The New Evidence Hearing
Based on the getaway driver’s affidavit and other corroborating
new evidence, Marty's lawyers filed a motion for a new trial, which led
to months of evidentiary hearings in a Suffolk County courtroom. As a
result of media coverage and further investigation by Marty’s defense
team, many new witnesses came forward. By the end of the hearing, over
two dozen witnesses would present overwhelming evidence of Marty’s
innocence and others’ guilt.
Conflict. Cover-up. Conspiracy?
The Suffolk County DA refused to recuse himself from the
hearing despite extreme conflicts of interest. Five years before the
Tankleff murders, he had represented the business partner’s son for
selling cocaine out of the bagel store. During the SIC hearings, he
represented the detective who would go on to take Marty’s “confession.”
And his longtime partner had represented the business partner himself.
Among the new evidence revealed at the hearing was eyewitness testimony
that the business partner had been well acquainted with the lead
detective since before the Tankleff murders.
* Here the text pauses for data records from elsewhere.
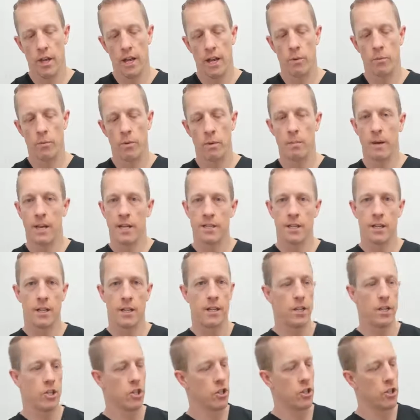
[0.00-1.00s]
and we
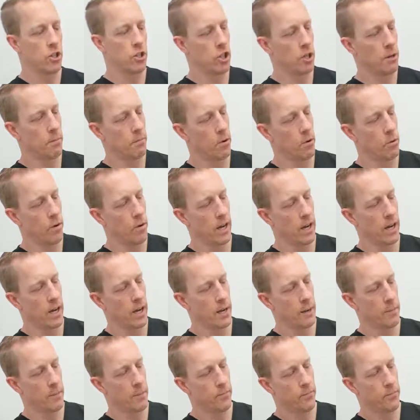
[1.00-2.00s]
basically just chip
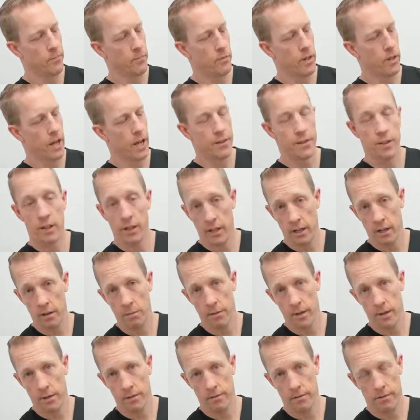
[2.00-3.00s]
away at the
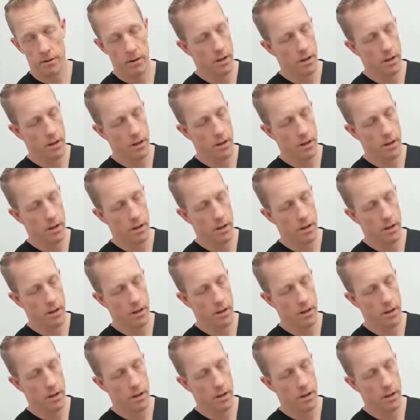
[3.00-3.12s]
ligament.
This contradicted the trial
testimony of the detective, who had been off-duty on the morning of the
Tankleff murders but arrived 19 minutes after the early morning call,
and who ignored the business partner as a suspect.
Out of Suffolk County
Throughout the hearing, the DA used every tactic at his
disposal, including witness intimidation, to discredit the new evidence
and protect the conviction. The Suffolk County judge presiding over the
hearing ruled in favor of the DA on every motion, and on St. Patrick’s
Day of 2006 denied Marty’s motion for a new trial.
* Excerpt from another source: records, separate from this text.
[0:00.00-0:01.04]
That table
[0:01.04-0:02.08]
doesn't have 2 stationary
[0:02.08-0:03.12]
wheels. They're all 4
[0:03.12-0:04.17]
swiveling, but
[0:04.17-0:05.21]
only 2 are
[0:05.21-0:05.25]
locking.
III: THE TRUTH SETS MARTY FREE - FOR NOW
The Appeal
Marty appealed his case to the Appellate Division of the Supreme Court
of the State of New York in Brooklyn. In a sign of the extraordinary
support the case has received, several high profile organizations and
individuals submitted amicus briefs, including 31 former prosecutors,
Barry Scheck and the Innocence Project, The National Association of
Criminal Defense Lawyers, and more.
Millions around the world have seen Marty’s
story on “48 Hours” and other shows. Thousands of outraged citizens from
Suffolk County, New York State, across the United States and as far away
as Australia have visited MartyTankleff.org to voice their support and
sign a petition calling on the governor and attorney general to appoint
a special prosecutor.
Indeed, every impartial observer who has
reviewed Marty’s case—including retired judges, law professors,
investigative journalists and court officers—agree that Marty deserves a
new trial.
Marty's conviction is Vacated
On December 21, 2007, the Appellate Court, Second Department, vacated
Marty's conviction and ordered his case back to Suffolk County for a
retrial "to be conducted with all convenient speed."
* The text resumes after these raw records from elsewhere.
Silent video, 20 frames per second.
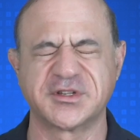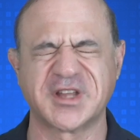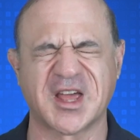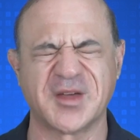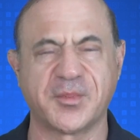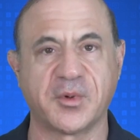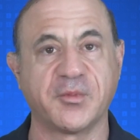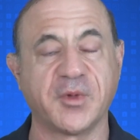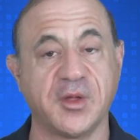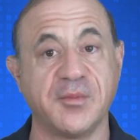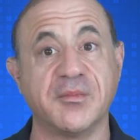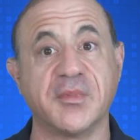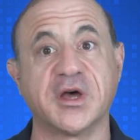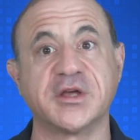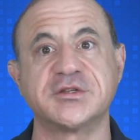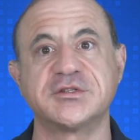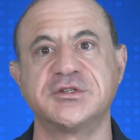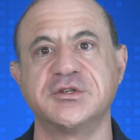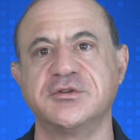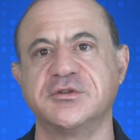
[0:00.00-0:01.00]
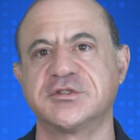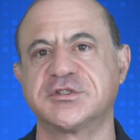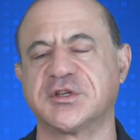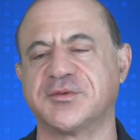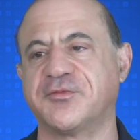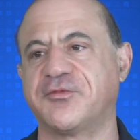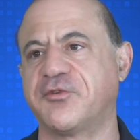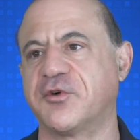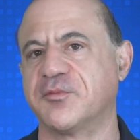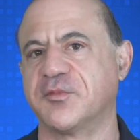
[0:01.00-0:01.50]
example, we must use
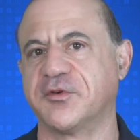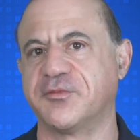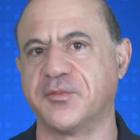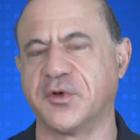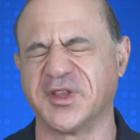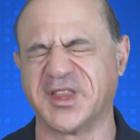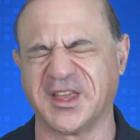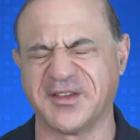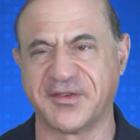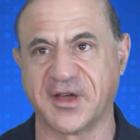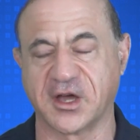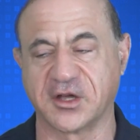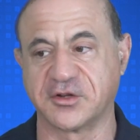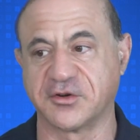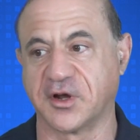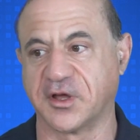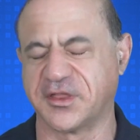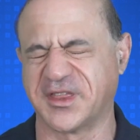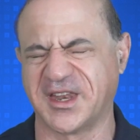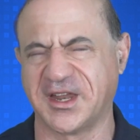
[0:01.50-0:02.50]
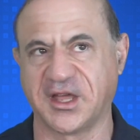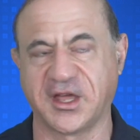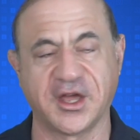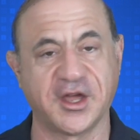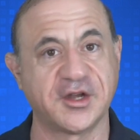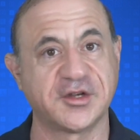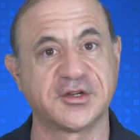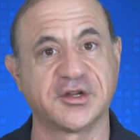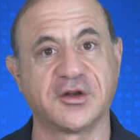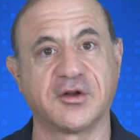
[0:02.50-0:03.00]
some form of multi-factor
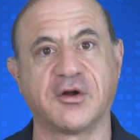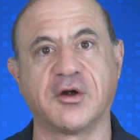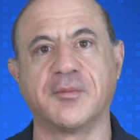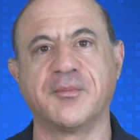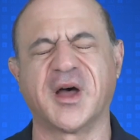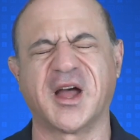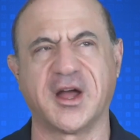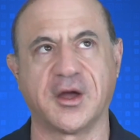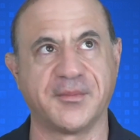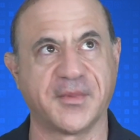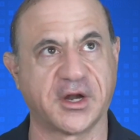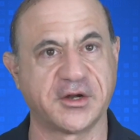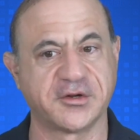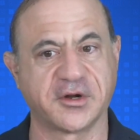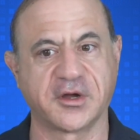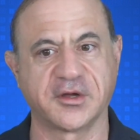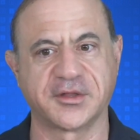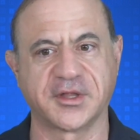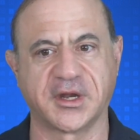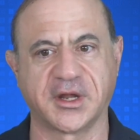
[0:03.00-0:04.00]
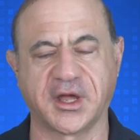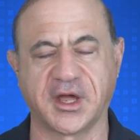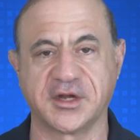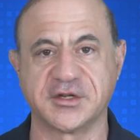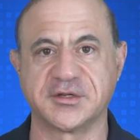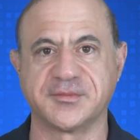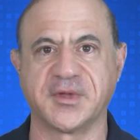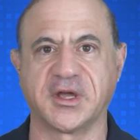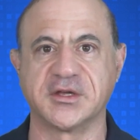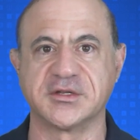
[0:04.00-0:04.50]
authentication or biometric
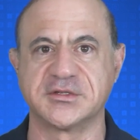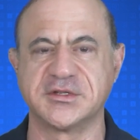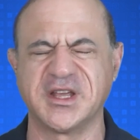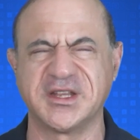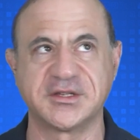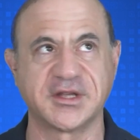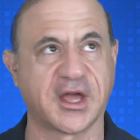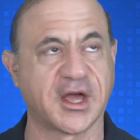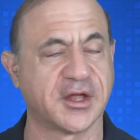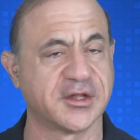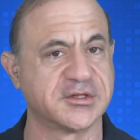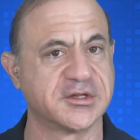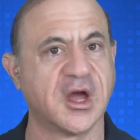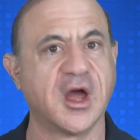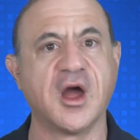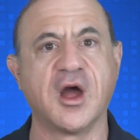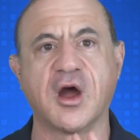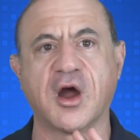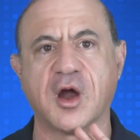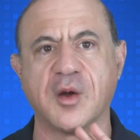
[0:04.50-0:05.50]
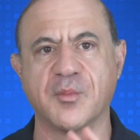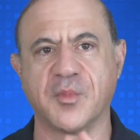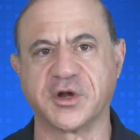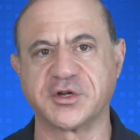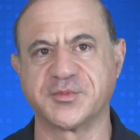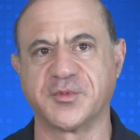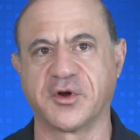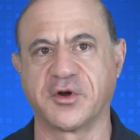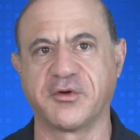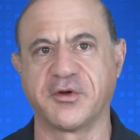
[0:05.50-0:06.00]
authentication because these accounts are
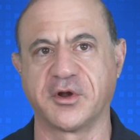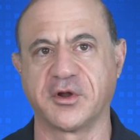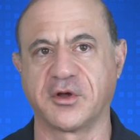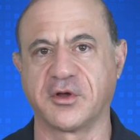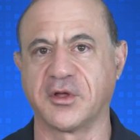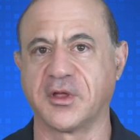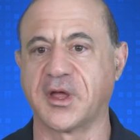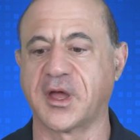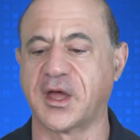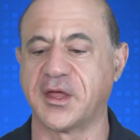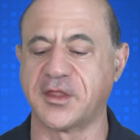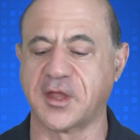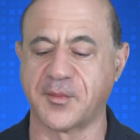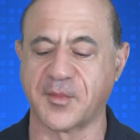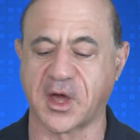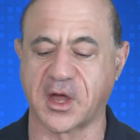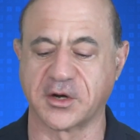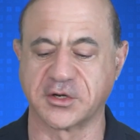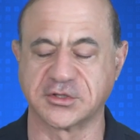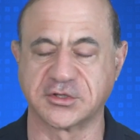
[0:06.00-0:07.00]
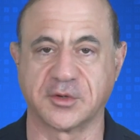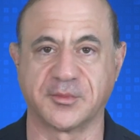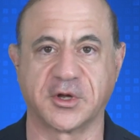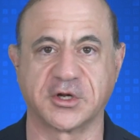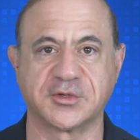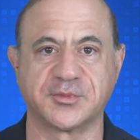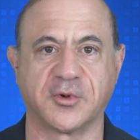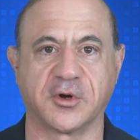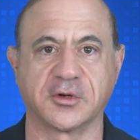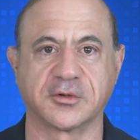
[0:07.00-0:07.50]
much more critical and they matter so
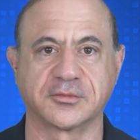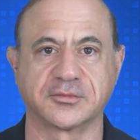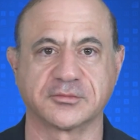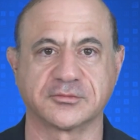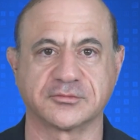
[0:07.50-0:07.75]
much more.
"It is abhorrent to our sense of justice and
fair play to countenance the possibility that someone innocent of a
crime may be incarcerated or otherwise punished for a crime which he or
she did not commit," the ruling stated.
Tankleff Awaits Retrial in County
Under State Investigation for Its Conduct in Convicting Him in the First
Place
On December 28, 2007, The New York Times broke the news that the New
York State Investigation Commission (SIC) has begun an official
investigation into Suffolk County law enforcement's handling of the
Tankleff case. The Times reports the investigation began quietly over a
year ago, but was kept quiet until now so as not to interfere with
Marty's legal appeal. “The S.I.C. is viewing this as a serious and
significant investigation. The commission is looking at how Suffolk
County handled this case,” said the Times's source.